Lockheed Martin intends to provide long-term maintenance support for the F-35 Lightning II with a new Autonomic Logistics Information System (ALIS), cited as a risk in a recent study, in line with the evolving aircraft.
Known as the F-35’s information technology backbone for data collection, data analysis and decision support, the ALIS receives aircraft health and maintenance information from F-35s in flight via radio-frequency downlink.
Appropriate users then use a web-based distributed network to access the information also the ALIS enables the pre-positioning of parts and maintainers on the ground, supporting F-35 maintenance and supply chain management. System managers are then automatically notified to take the advised action.
In 2007, the initial ALIS software release was reported to have nearly 40 percent of the system’s planned capabilities when it was formally “switched on” at Lockheed Martin Aeronautics headquarters.
The system is now running at Eglin AFB in Florida, where the first military pilots and maintainers are undergoing training at an F-35 Integrated Training Center.

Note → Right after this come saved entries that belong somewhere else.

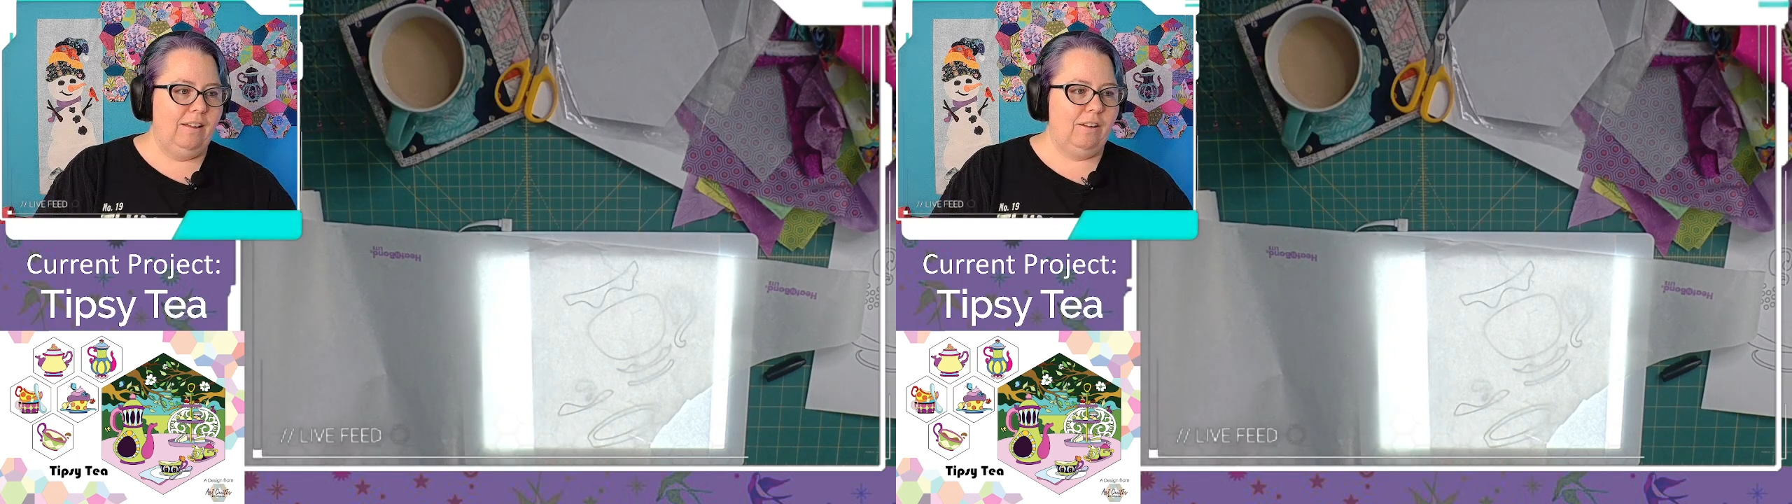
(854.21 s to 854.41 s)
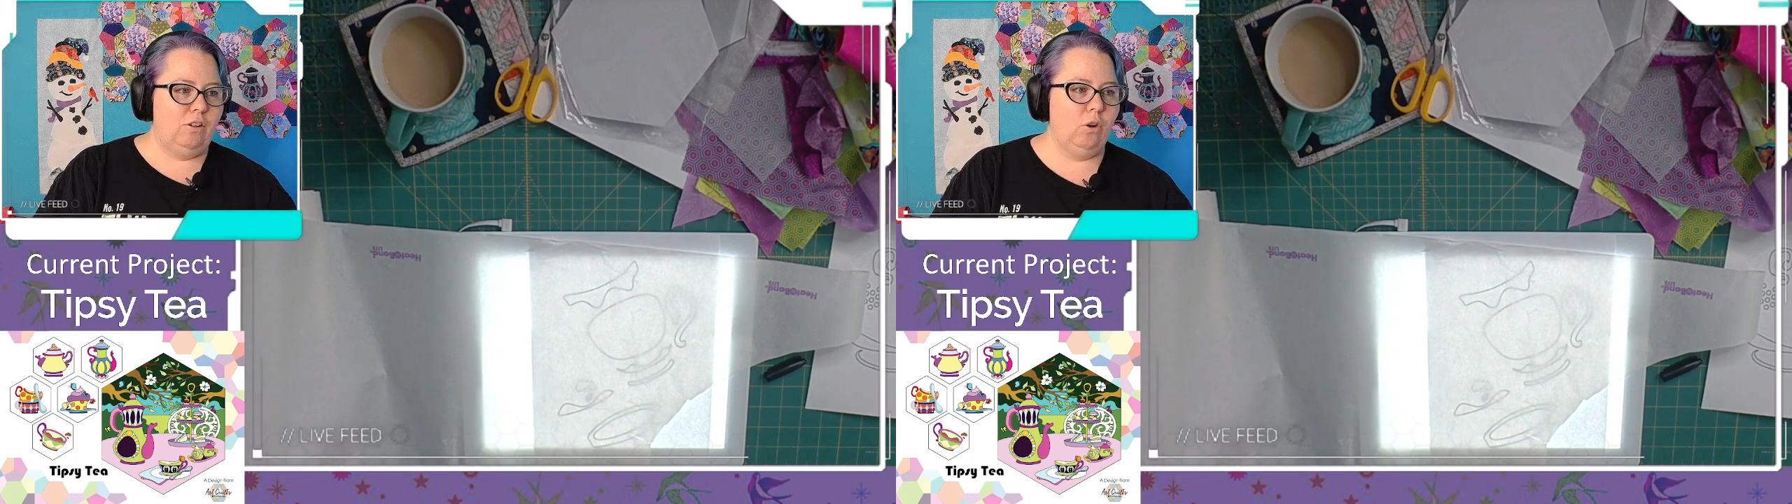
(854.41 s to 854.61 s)

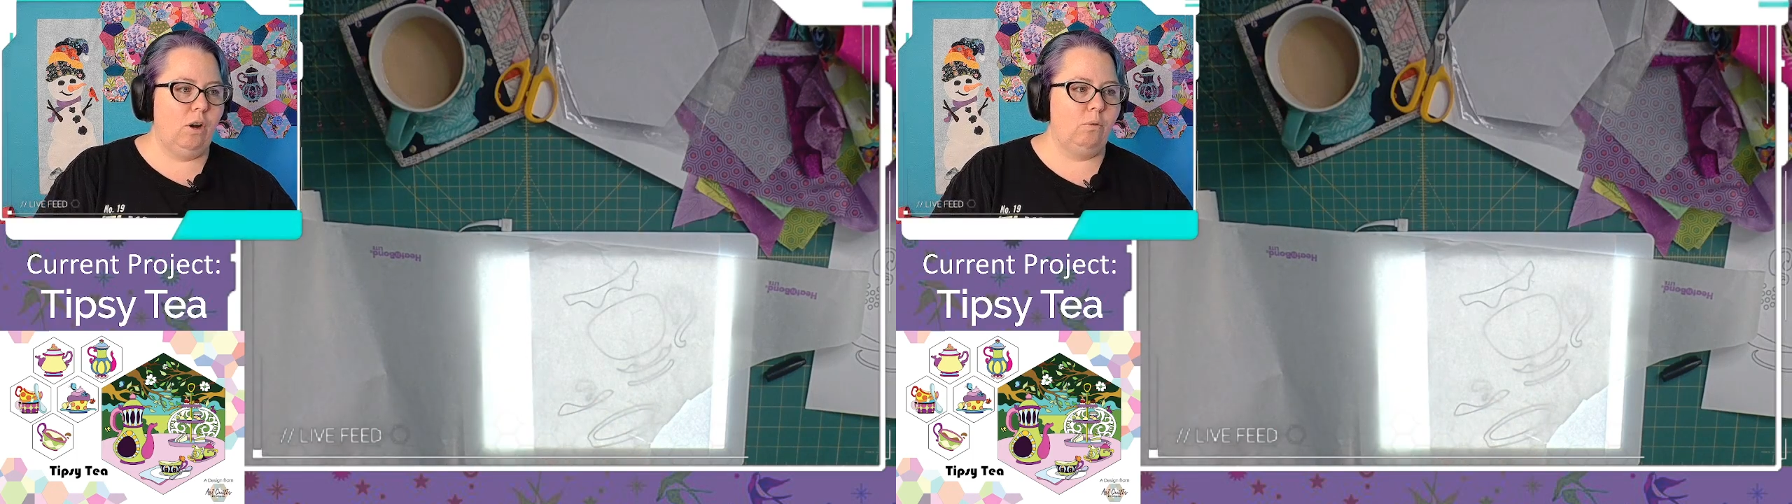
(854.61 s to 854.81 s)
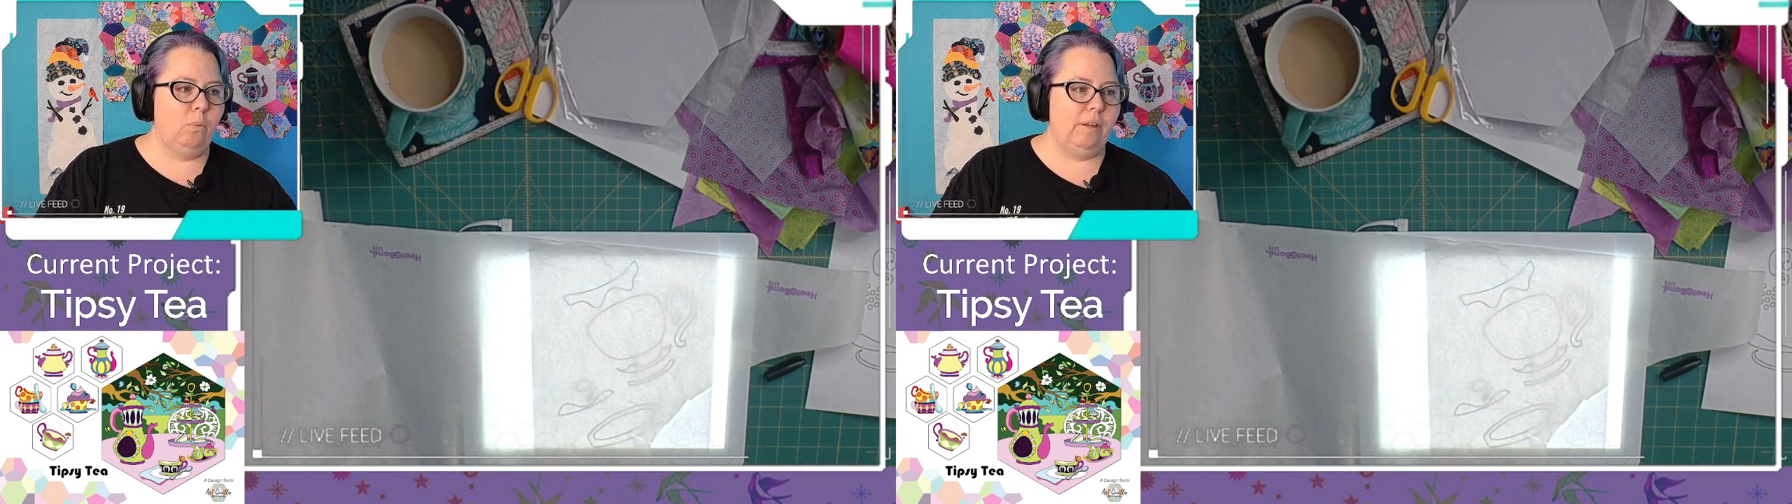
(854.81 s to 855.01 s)
You're
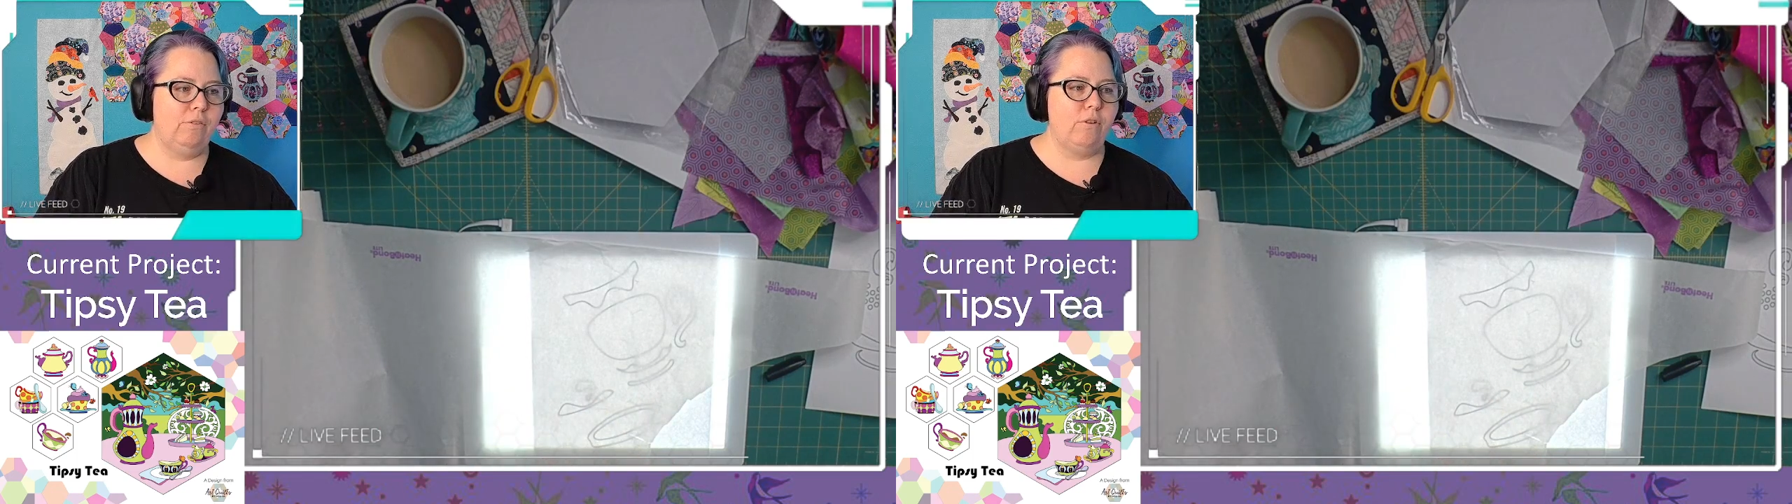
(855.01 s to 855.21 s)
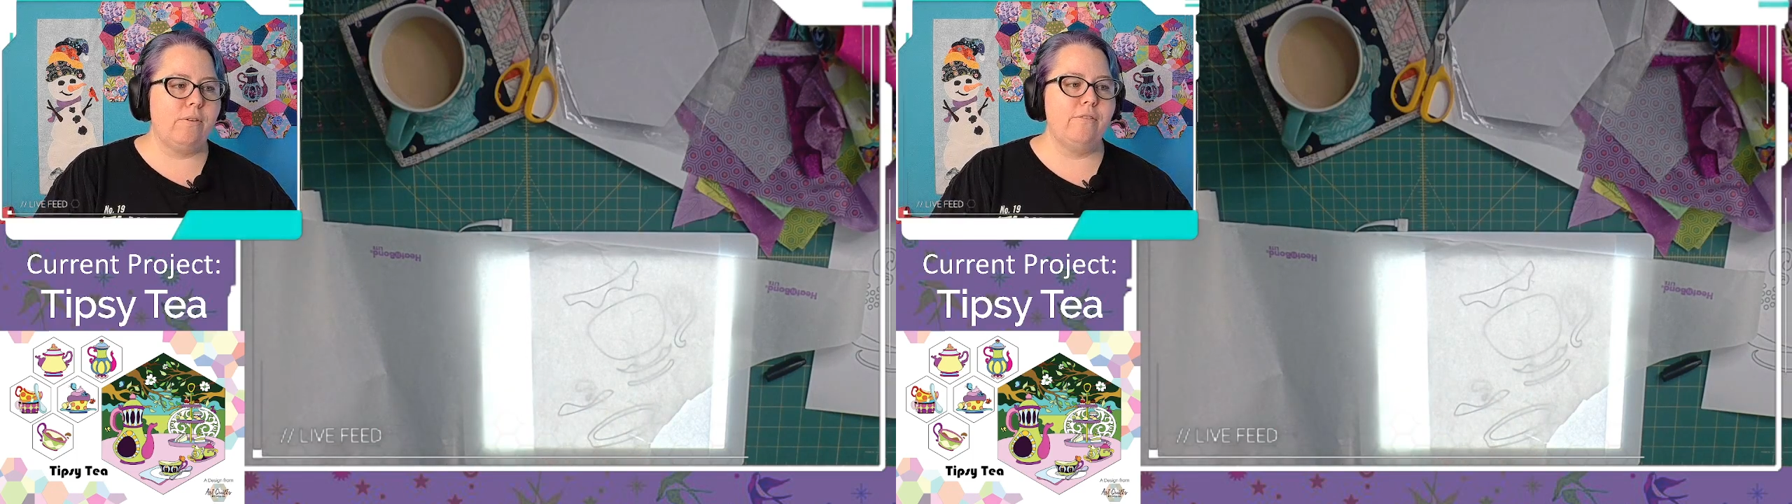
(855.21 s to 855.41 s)
on
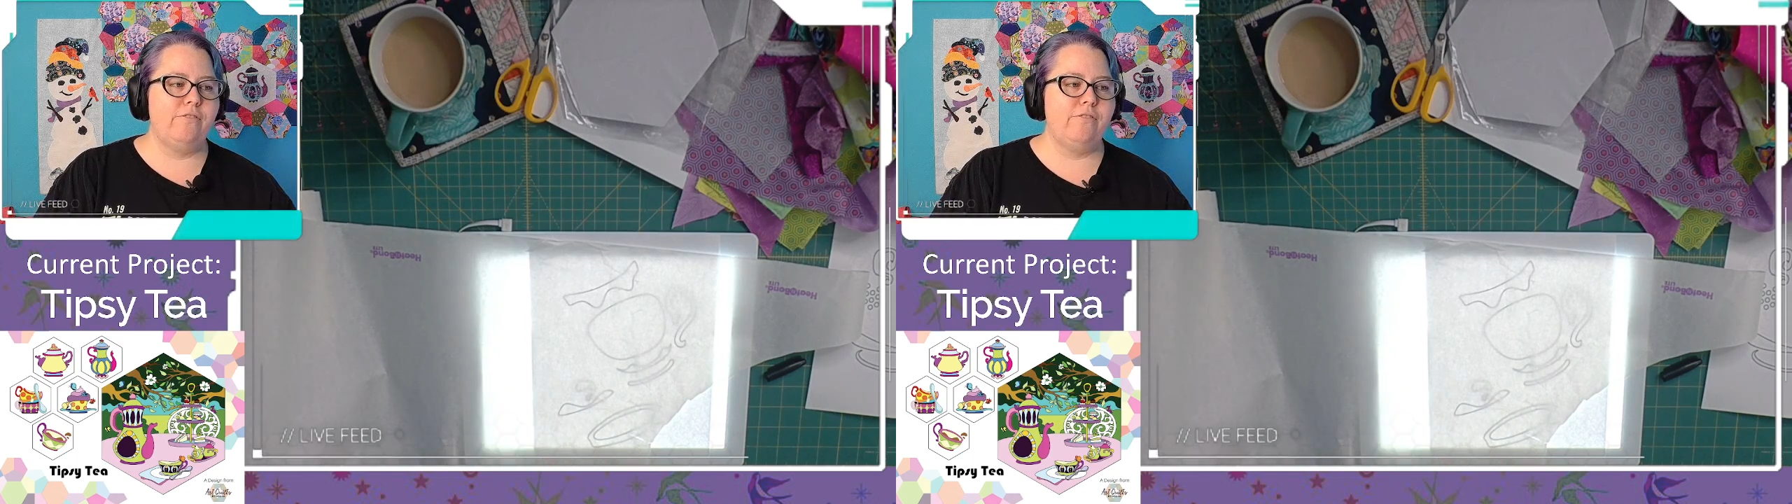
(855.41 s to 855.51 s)
Weavers of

In 2012, a U.S. Government Accountability Office (GAO) cited ALIS among ongoing “affordability” risks with the F-35 program. The agency said that the F-35 testers concluded in an operational assessment report that an early release of the system “was not mature, did not meet operational suitability requirements and would require substantial improvements to achieve sortie generation rates and life-cycle cost requirements.”
Although the ALIS has been operational for years, air force officials are wary due to the security issues that come with the software. The ALIS is not impervious to cyber attacks and the risk only continues to grow. The US Marine Corps, one of the primary customers of the aircraft, is planning to deploy short take-off and vertical landing F-35Bs to its training base in Yuma, Arizona, but without a certified and functional ALIS system, the aircraft are essentially inoperable.
The company has "made some tactical progress" on fixing software issues, installing and operating the complex Block 3 software remains the largest hurdle.
A Lockheed Martin F-35 program spokesman said a “verification of data” test conducted at Eglin AFB in the first quarter “identified some issues that need to be worked.” Many of those issues are classified and could not be discussed, he said.
Steve O’Bryan, vice president of F-35 program integration and business development, said 90 percent of the ALIS system capability at Eglin AFB will be achieved by 2013.